Será pasado por las armas el que profiera la voz de capitular o de rendirse.

El general francés le envió un parlamentario indicándole que se rindiera, al que Álvarez respondió que, no queriendo tratos con los enemigos de su patria, recibiría a cañonazos a cuantos parlamentarios le enviasen.[cita requerida]

El sitio de Gerona duró siete meses. En agosto, los franceses tomaron el castillo de Montjuic (no confundir con su homónimo de Barcelona) la principal defensa de la ciudad cuando ya habían perecido las dos terceras partes de sus defensores. Álvarez de Castro se negó a claudicar; ordenó construir barricadas y trincheras en el interior de la ciudad. A pesar del hambre y de las enfermedades que diezmaban la población, siguió rechazando todas las ofertas de capitulación, hasta que en diciembre, agotado físicamente y enfermo, entregó el mando al brigadier Juan Bolívar. Dos días después, el 10 de diciembre, la plaza capitulaba. Entre soldados y civiles, habían perecido unos 10.000 gerundenses.

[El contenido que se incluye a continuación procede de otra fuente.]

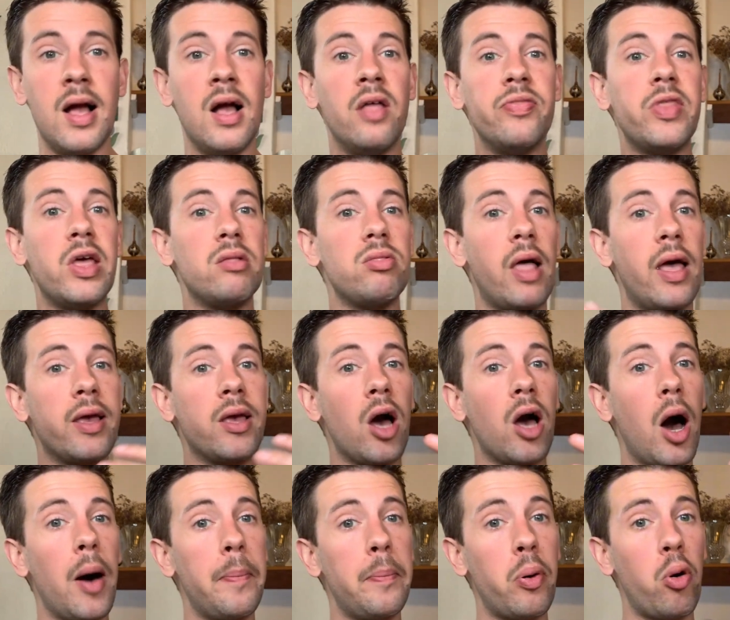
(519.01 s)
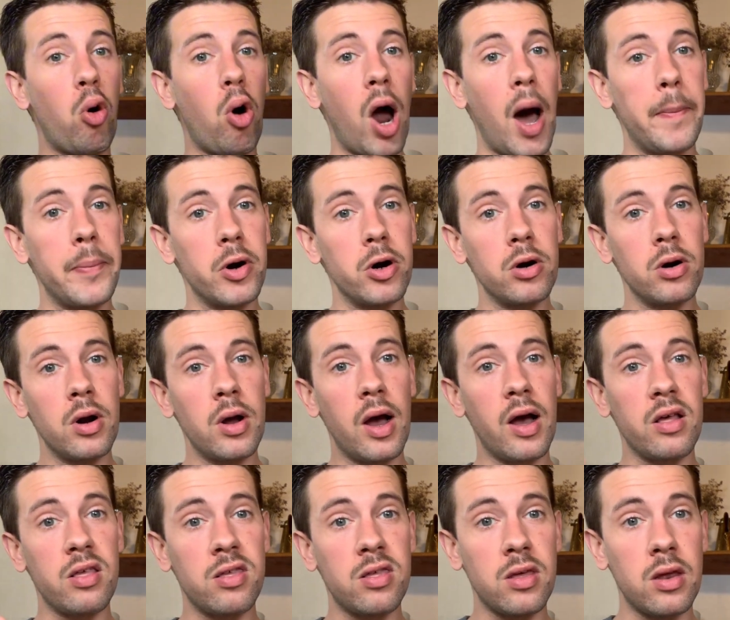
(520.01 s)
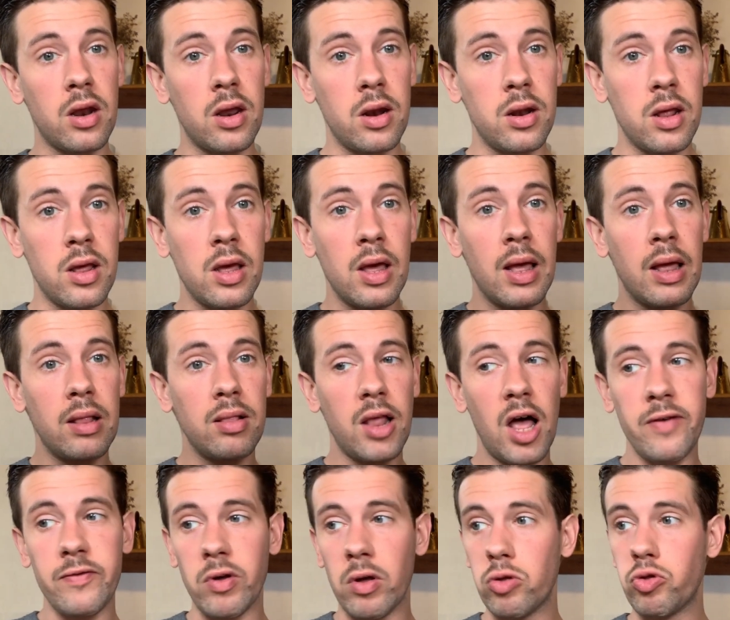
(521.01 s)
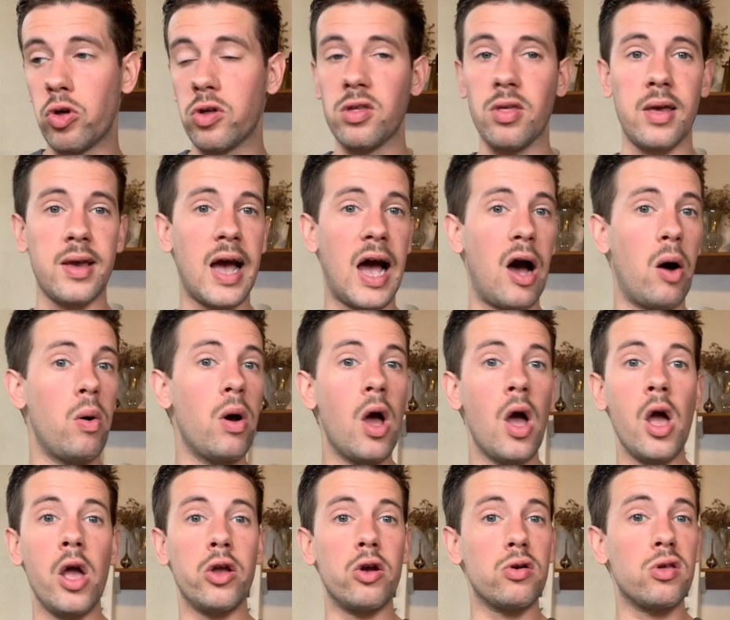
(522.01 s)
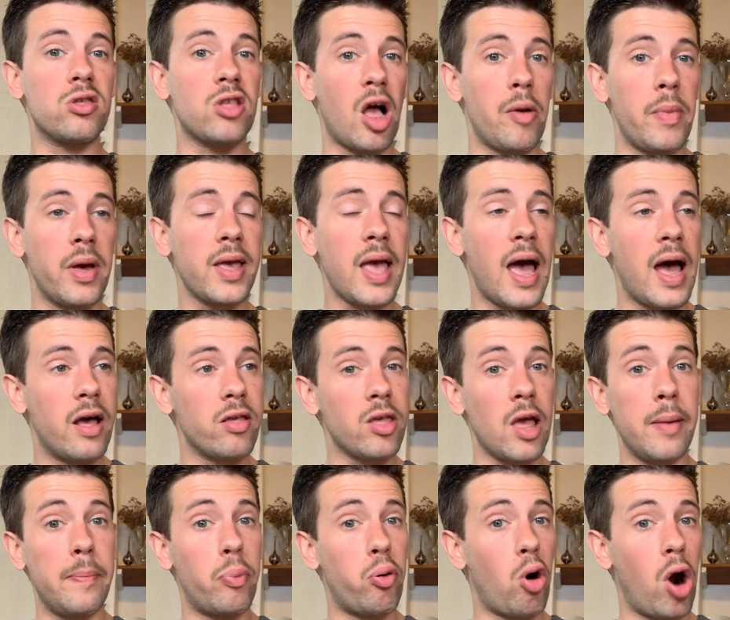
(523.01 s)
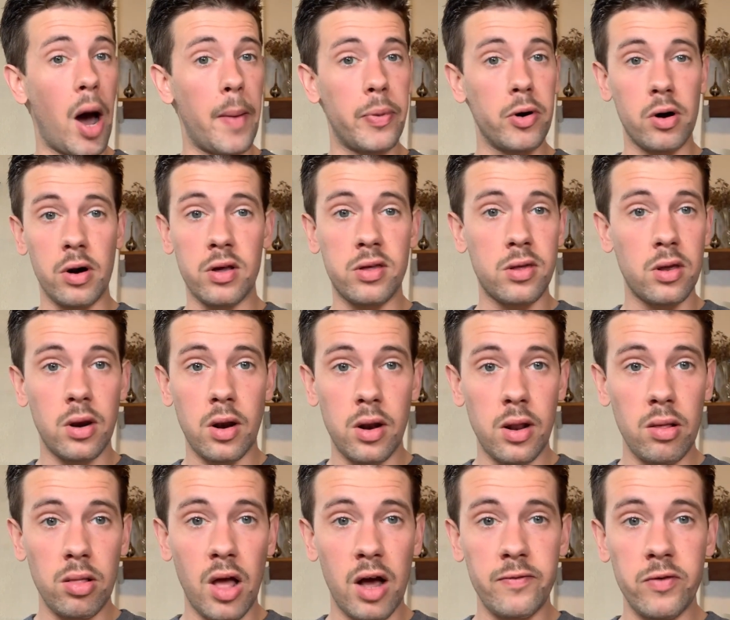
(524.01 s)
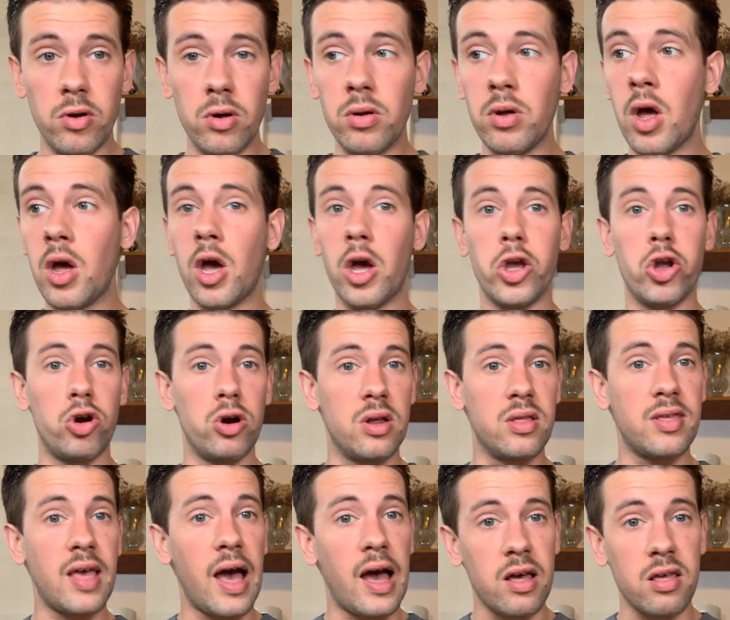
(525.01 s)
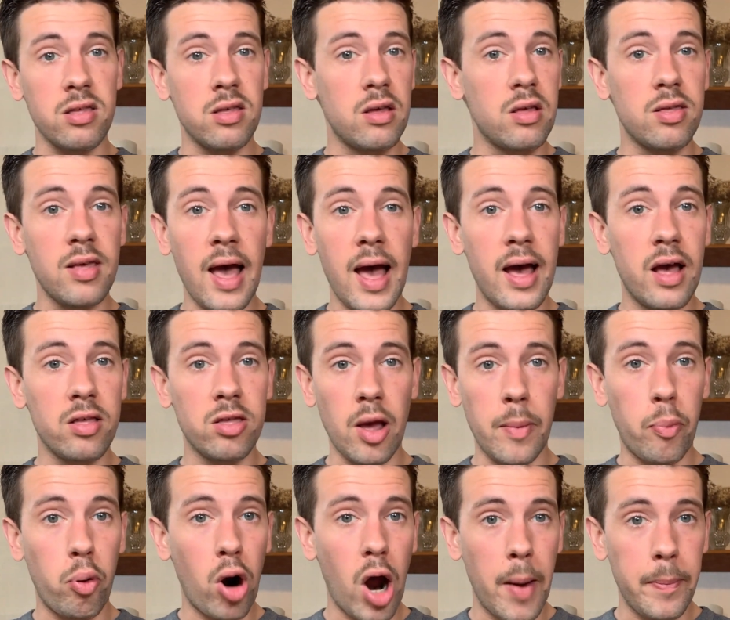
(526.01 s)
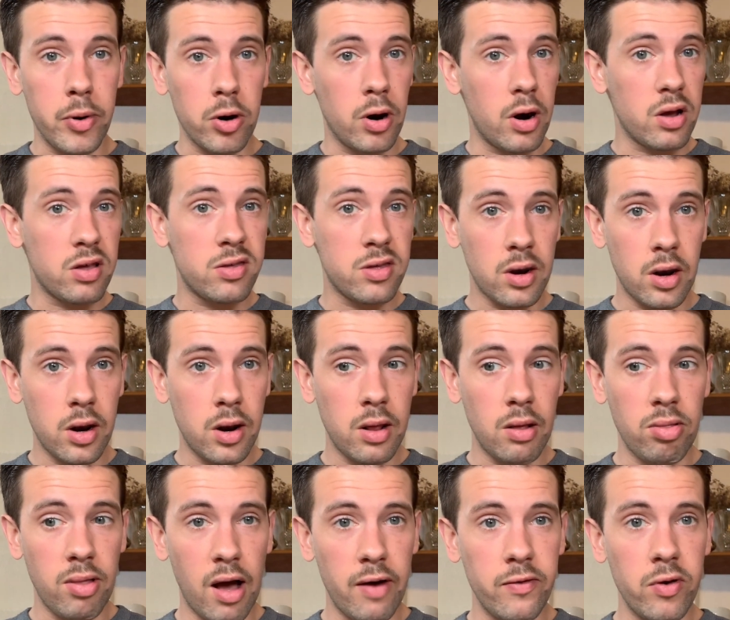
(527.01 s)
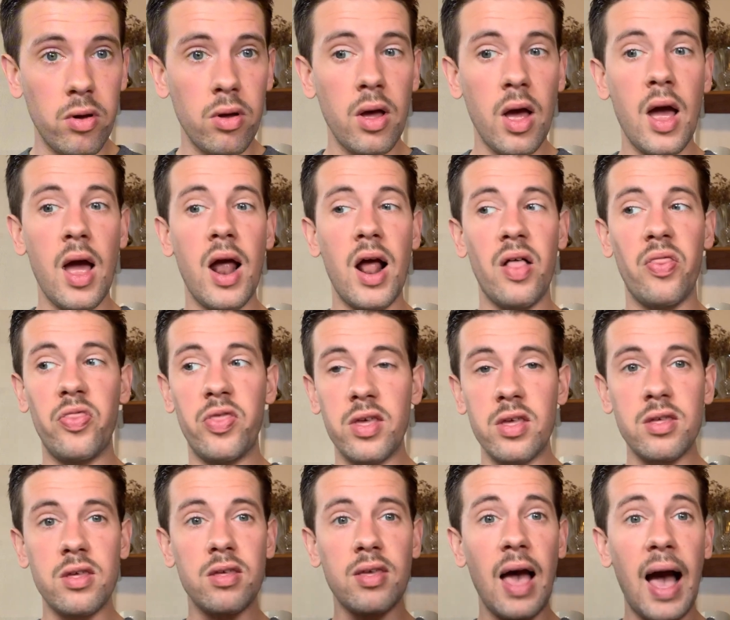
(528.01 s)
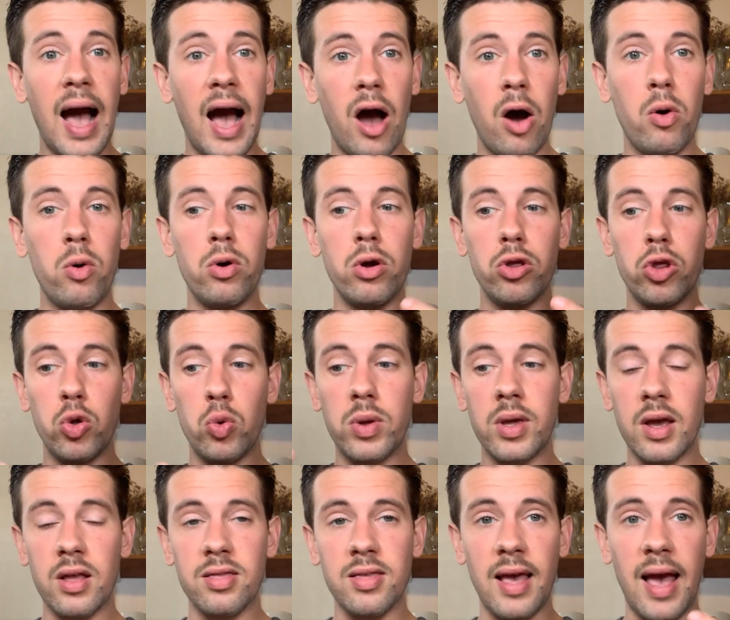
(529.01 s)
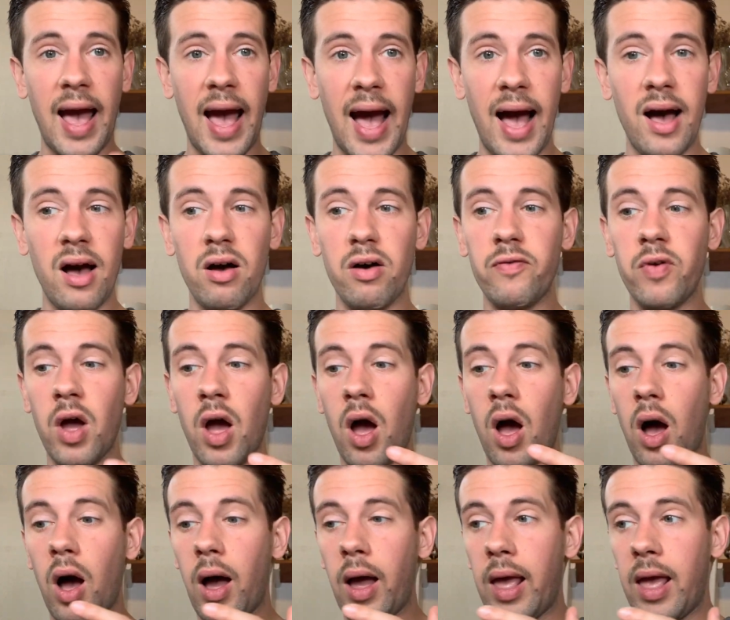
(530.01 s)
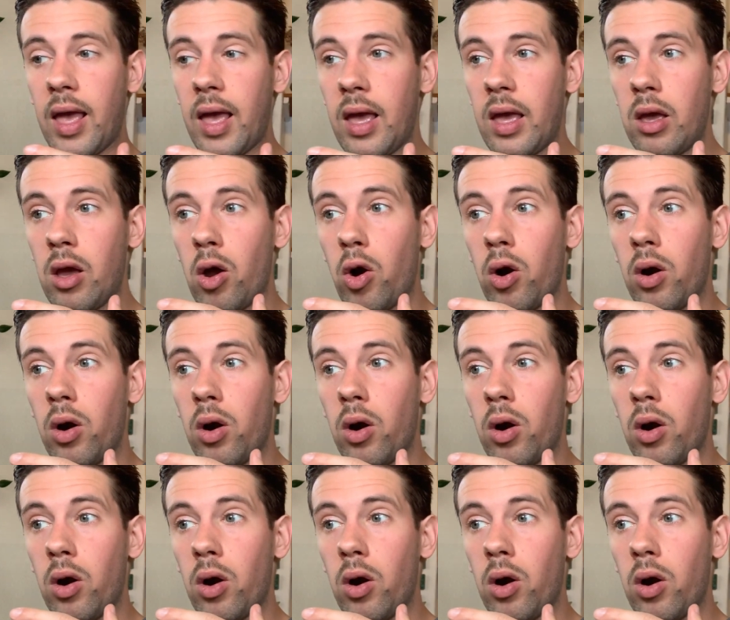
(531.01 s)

They like a proper acidity level, just like how your stomach has a proper acidity level, your intestines has a proper acidity level. This is how you get to have a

Los vencedores no trataron demasiado bien al defensor de Gerona. A pesar de su delicado estado de salud, lo deportaron prisionero a Perpiñán, desde donde lo volvieron a trasladar al castillo de Figueras en el cual murió el 22 de enero de 1810. Una vez preso en San Fernando, los franceses impedían dormir a Alvarez de Castro. La tradición francesa cuenta que si una persona enferma cierra los ojos nunca los vuelve a abrir, y a fin de evitar su muerte, los franceses dejaban caer gotas de agua sobre su frente como Tortura y con agujas le pinchaban entre la uña y la carne de los dedos para mantenerlo despierto. Incapaz de soportar el sufrimiento, Alvarez de Castro pidió a otro recluso que sostuviese un puntal justo debajo de su mandíbula y una vez puesto claudicó la cabeza. De esta forma la punta se hundió en el cuello de Alvarez de Castro y puso fin a su vida.

El temple y tenacidad de este general se muestra en la anécdota transcrita por el teniente Federico de Yranzo y Loygorri en su pequeña obra Estampas del sitio y toma de Tarragona por los franceses. Cuenta que, siendo alférez Álvarez de Castro, en 1779 asistió a los oficios religiosos en la catedral de Burgo de Osma con la pretensión de sentarse en las sillas del coro de donde tuvo que levantarse por orden del obispo, con la consiguiente vergüenza, por ser asientos reservados para caballeros de las órdenes militares. En respuesta se desplazó a Madrid para obtener el hábito de Santiago y regresar, al año siguiente, a la catedral con el objeto de sentarse de nuevo en las cátedras del coro y cuando el obispo pretendió que se levantase el recién caballero de la Orden de Santiago le cruz de Santiago que llevada sobre el pecho le acreditaba y mientras se arrellanaba, confiado, respondiendo: «Manifestad a S. I., con el debido respeto, que el viaje que he tenido que hacer a Madrid para obtener esta cruz me ha dejado sin fuerzas para levantarme este año ... como me levanté en el pasado».